Get the geometry (line/draw) of a road

Question

How to get the geometry (line/draw) of a road in an array?

It's possible?

Thanks!

[Sorry my bad english]

Answer 1

This is not currently possible with Google Maps. Open-source web-services like OpenStreetMap are able to return the geometry of all roads in the database (which are pretty much all of them) inside a given bounds. This data can be retrieved in HTTP using an API called Overpass .

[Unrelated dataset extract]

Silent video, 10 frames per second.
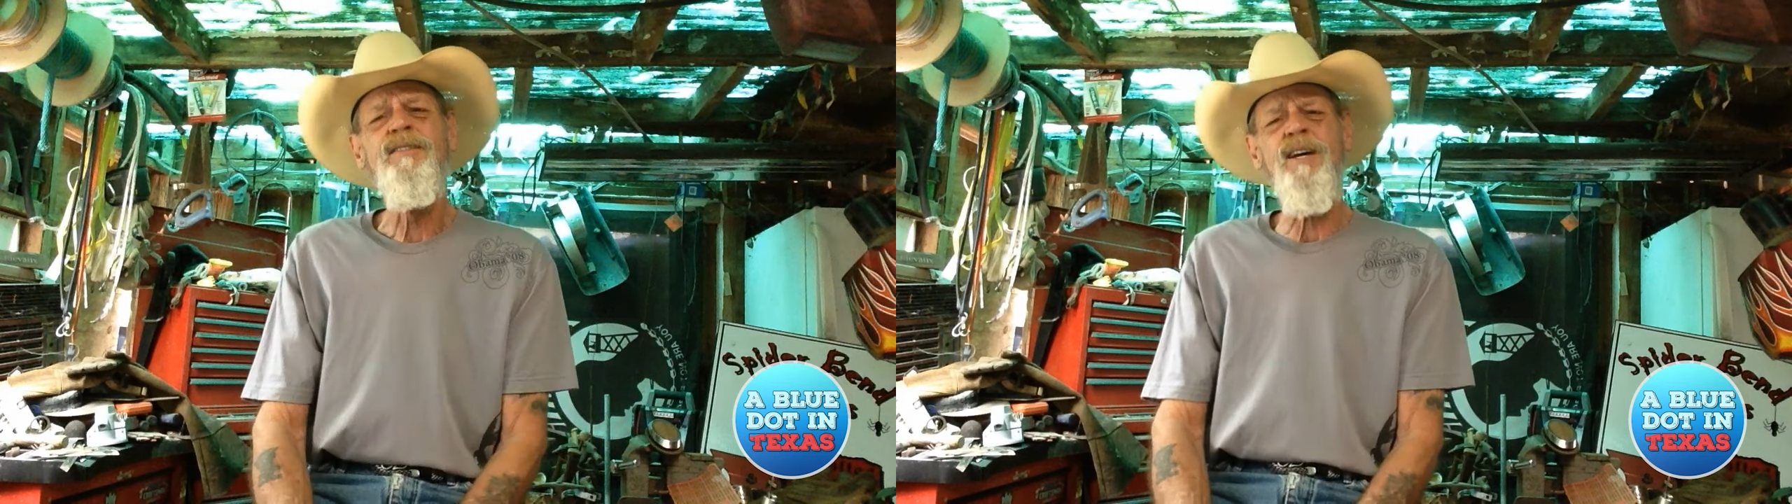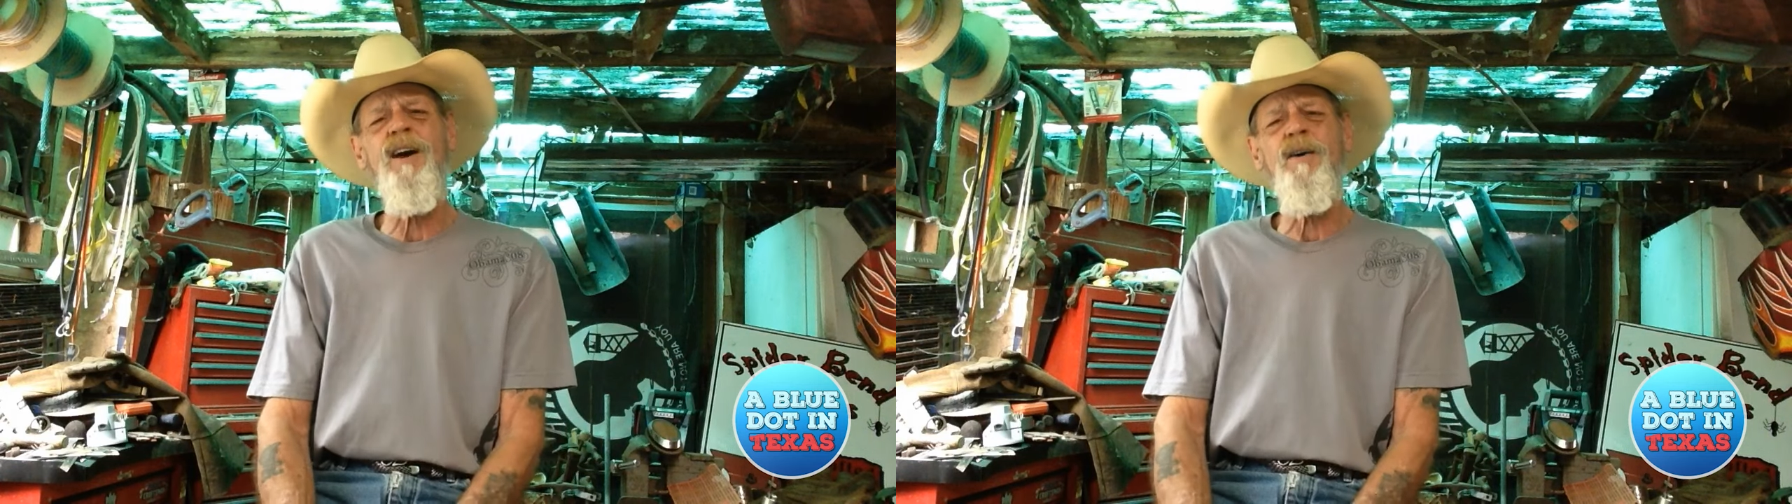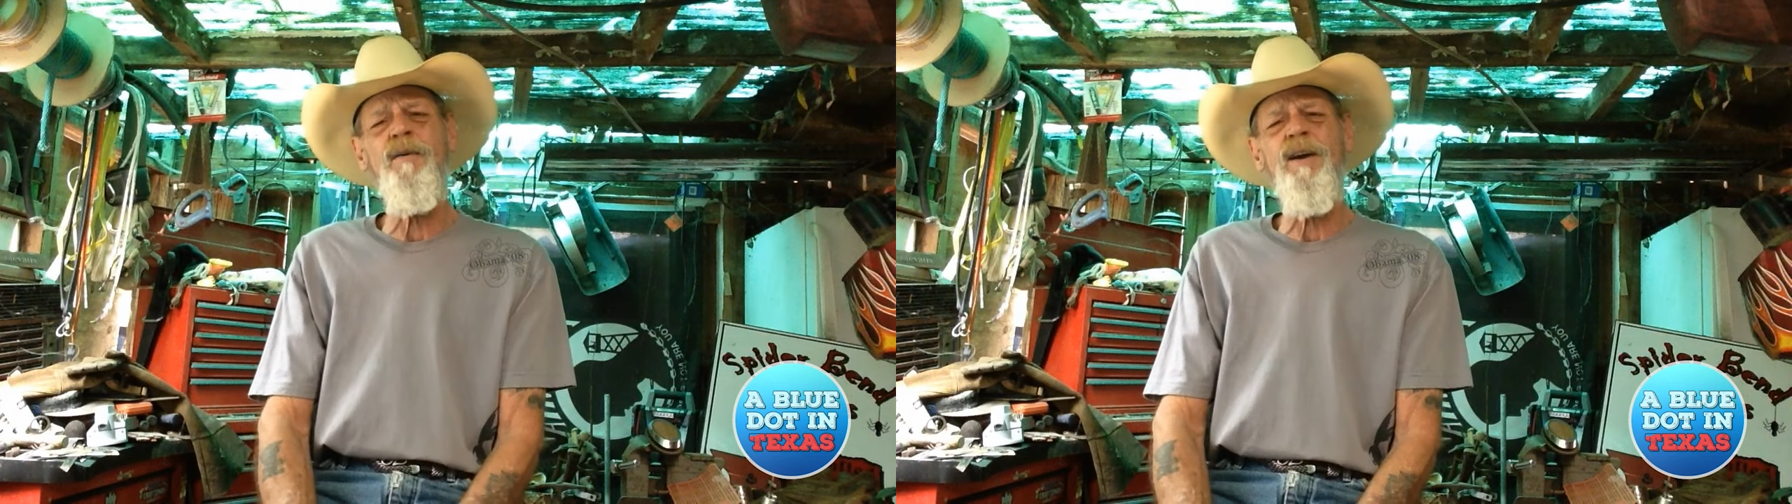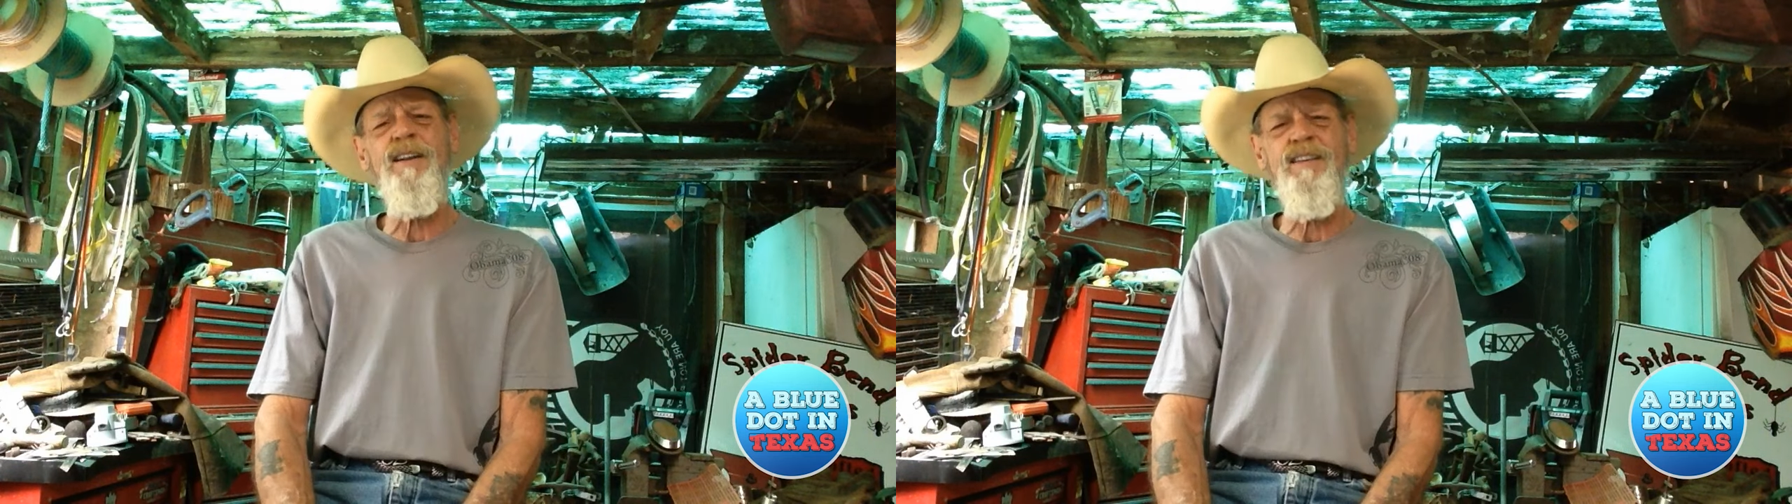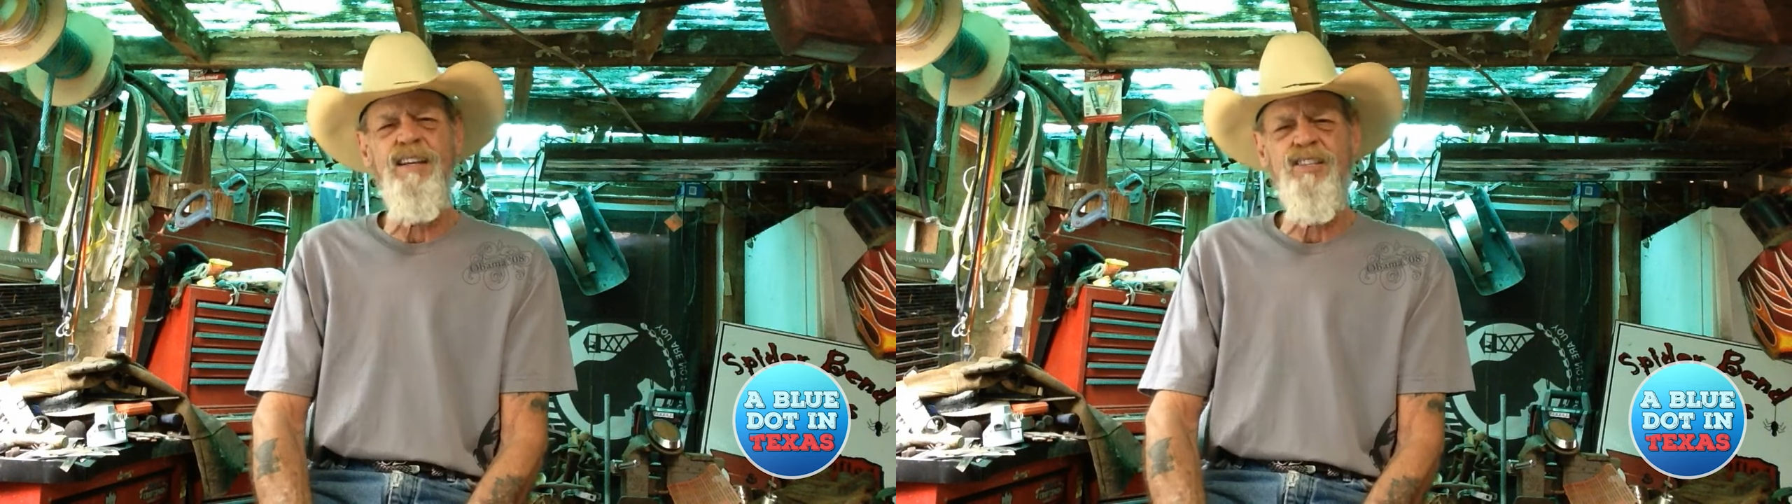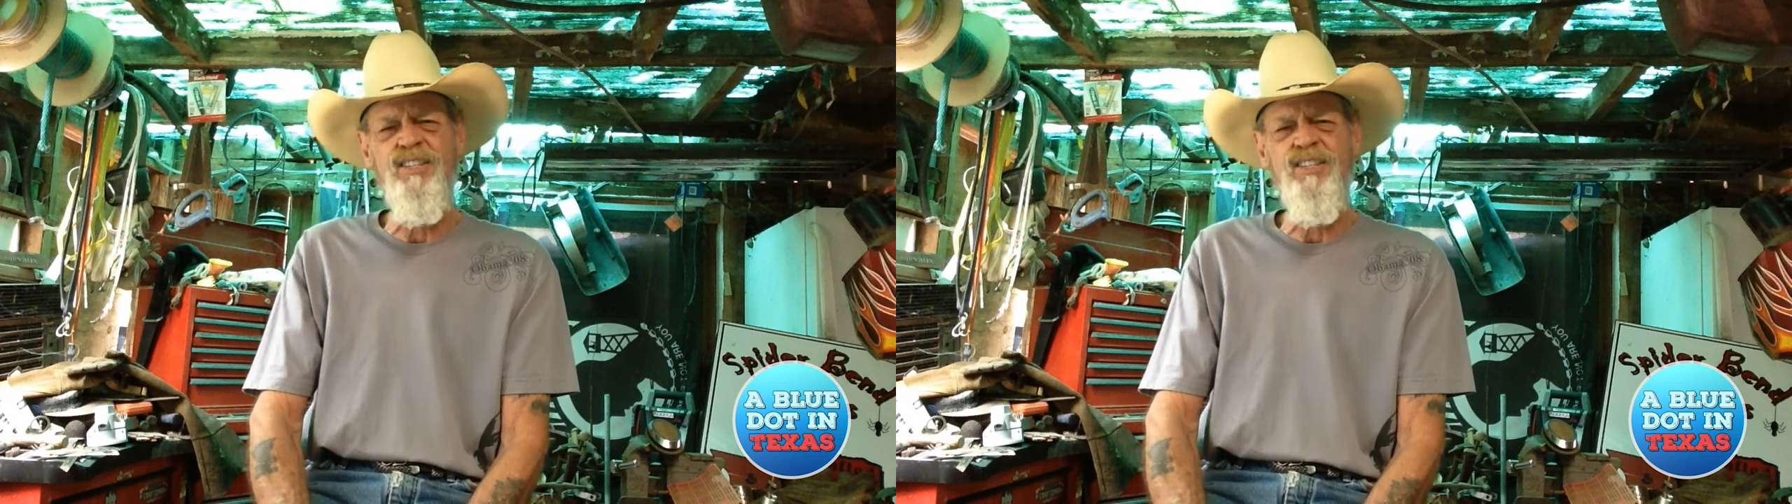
You know, where they teach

A query for finding all nodes that belong to a specific road could be:

way(s,w,n,e)["name"="Your Road Name"];out;

s,w,n,e are south, west, north, and east bounds for the data to come from.

You would need to know approximate bounds. This can be taken by a geocoding in Google for a road, and then expanding the returned coordinates by, say, 0.1 degrees.

This will return an XML document:

<osm version="0.6" generator="Overpass API">
<note>
The data included in this document is from www.openstreetmap.org. The data is made available under ODbL.
</note>
<meta osm_base="2015-08-17T12:36:02Z"/>
<way id="16578496">
<nd ref="2399812387"/>
<nd ref="2399812388"/>
<nd ref="2399812389"/>
<nd ref="2399812390"/>
<nd ref="171131426"/>
<tag k="highway" v="residential"/>
<tag k="name" v="Halifax Court"/>
<tag k="tiger:cfcc" v="A41"/>
<tag k="tiger:county" v="Guilford, NC"/>
<tag k="tiger:name_base" v="Halifax"/>
<tag k="tiger:name_type" v="Ct"/>
<tag k="tiger:reviewed" v="no"/>
<tag k="tiger:zip_left" v="27265"/>
<tag k="tiger:zip_right" v="27265"/>
</way>
</osm>

After this, you can query all of the node refs by using:

node(2399812389);out;

You may only query one node at a time. This will return something like:

<osm version="0.6" generator="Overpass API">
<note>
The data included in this document is from www.openstreetmap.org. The data is made available under ODbL.
</note>
<meta osm_base="2015-08-17T12:58:02Z"/>
<node id="2399812389" lat="36.0107609" lon="-79.9805742"/>
</osm>

After combining the latitude/longitude data for all of the points into a polyline, you have your road geometry.